Maybe a larger overarching goal for the group of adventures is needed though. Just "setting out to find gold" is not so inspiring:) Maybe other than finding the resources to press on, dungeons can provide something needed to reach the "end goal", even if that end goal is to locate/unlock the "final dungeon".

Im not sure of the value of highly randomized/procedurally generated stories. And i think that part of Darkest Dungeon (that it wasnt much story) is fine for such a game.

Maybe a larger overarching goal for the group of adventures is needed though. Just "setting out to find gold" is not so inspiring:) Maybe other than finding the resources to press on, dungeons can provide something needed to reach the "end goal", even if that end goal is to locate/unlock the "final dungeon".

Take a look at Tomes of Maj'Eyal. It does a good job on that: there is an story somewhere, but most of the time you are too busy trying to get levels and items to fight the last boos on some dungeon to notice that almost everything you do is a step in the Big Plan.

About your specific question, I think your ideas are great, and they work. Perhaps you can add some variations, like finding 2-3 items to assemble a single, more powerful one (maybe required to advance the main plot).

The narrative part doesn't have to be randomized or procedurally generated, which would be difficult to do. You can just slap it on top of procedurally generated content like the dungeon's layouts. To a degree, Darkest Dungeon did just that with the "boss dungeons". Although they were similarly randomly generated and used the same assets as regular dungeons, they also had a mini story associated with the unique asset of the dungeon, the end boss.

Then again, you are right and this type of games doesn't need a strong narrative as much as other RPG types, as proven by DD's success, but in the end it can only make the game better, so why not do it ?

It opens up an infinity of options for dungeon objectives, since they are then story related and not just design related, which solves your problem, and it also makes your game different.

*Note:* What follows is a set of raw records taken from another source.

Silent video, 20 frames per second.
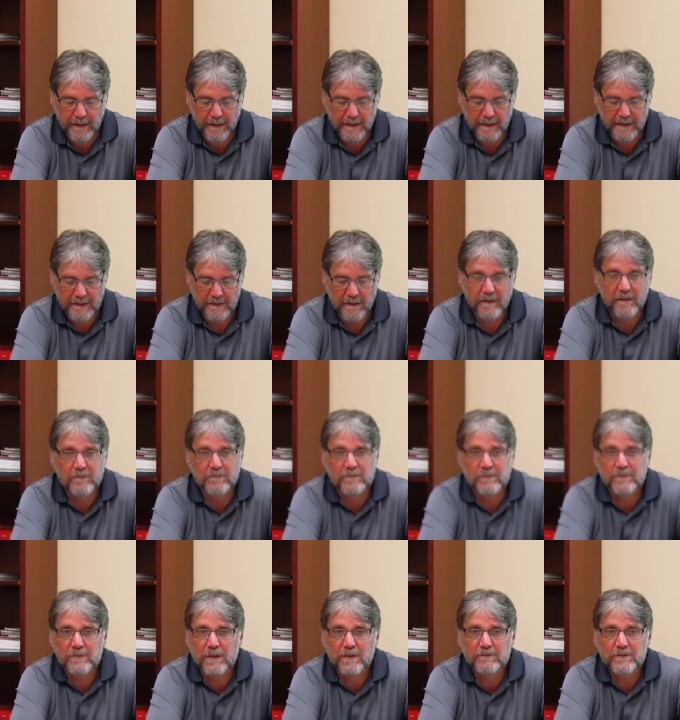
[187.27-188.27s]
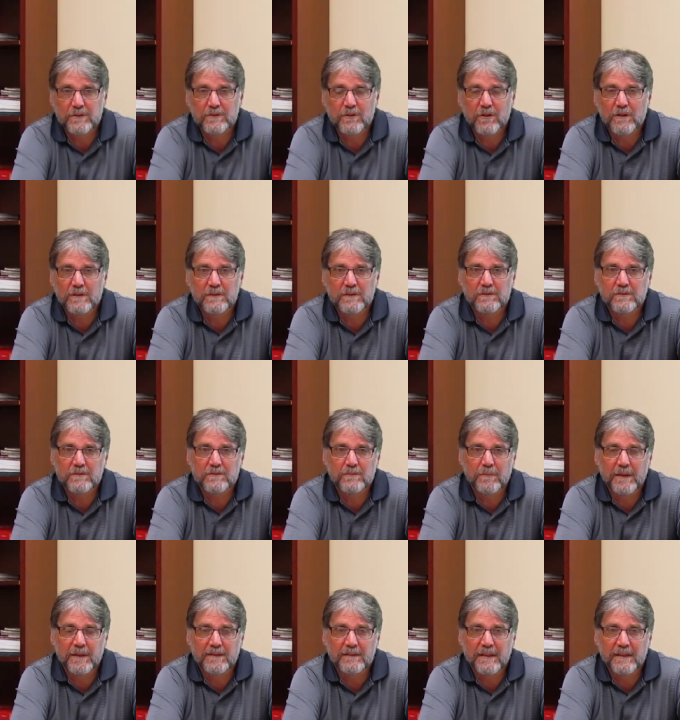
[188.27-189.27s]
And love to talk to you
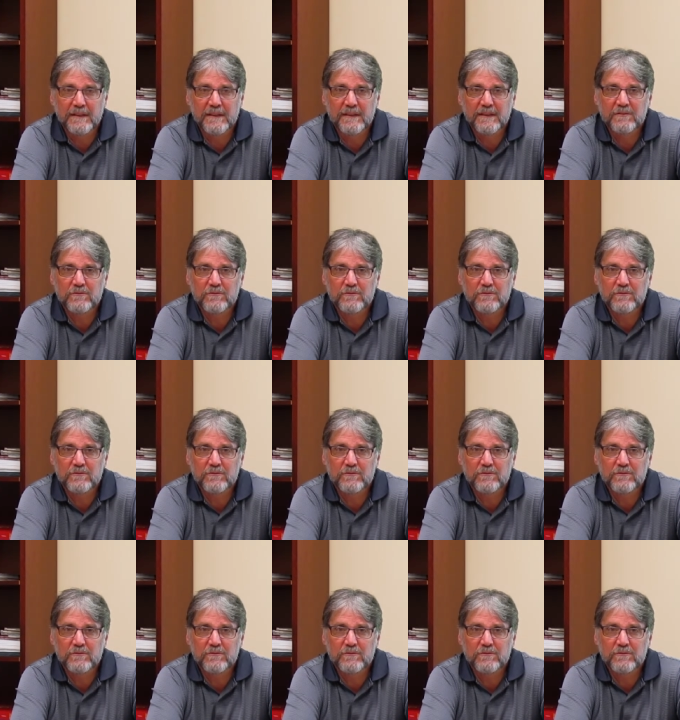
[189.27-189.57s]
about any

If you don't want to do that, the number of possible objectives only depends on your mechanics. With the ones you listed so far you would have :

Exploration : explore a minimum number of rooms, all rooms, a specific room, a succession of specific rooms (key-treasure), a maximum number of rooms (you can only explore X rooms and need to find the final room before you do), follow a specific path (no backtracking allowed for example, tunnels collapse), avoid specific rooms/paths.

Traps/obstacles : encounter X number of traps/obstacles, overcome X number of traps/obstacles, avoid X number of traps/obstacles, find/overcome/avoid specific traps/obstacles, overcome obstacles in a specific way (a locked door might need a key but you could force it with a lockpick if you can't find the key, and doing so could be an objective or a failure condition).

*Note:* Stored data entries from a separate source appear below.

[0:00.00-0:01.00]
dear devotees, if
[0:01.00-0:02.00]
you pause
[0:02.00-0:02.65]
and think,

Enemies : finding/killing/avoiding a certain number of enemies or specific enemies, surviving a specific enemy (this enemy cannot be defeated and instead you need to survive the battles with it), killing enemies in a specific way or in a specific room, chasing an enemy that can move from room to room, avoiding an enemy that can move.

Party : doing any of the above tasks in a limited time or in a limited number of turns/actions or using a limited amount of resources or specific resources/items, doing so using only certain heroes or X number of heroes or a specific formation/tactic, doing so while satisfying one or many conditions related to your party, like a no-death run, or completing the objective with all your heroes at max hp, or not taking any damage, or having a certain number of heroes die, or having them be extremely low hp, doing so while not using any item or mana, etc...

I think it's very doable to do a procedurally generated world yet still have key story elements rooted in the game. You just have to be careful about where you put them and make sure that people can find them. Same with objectives.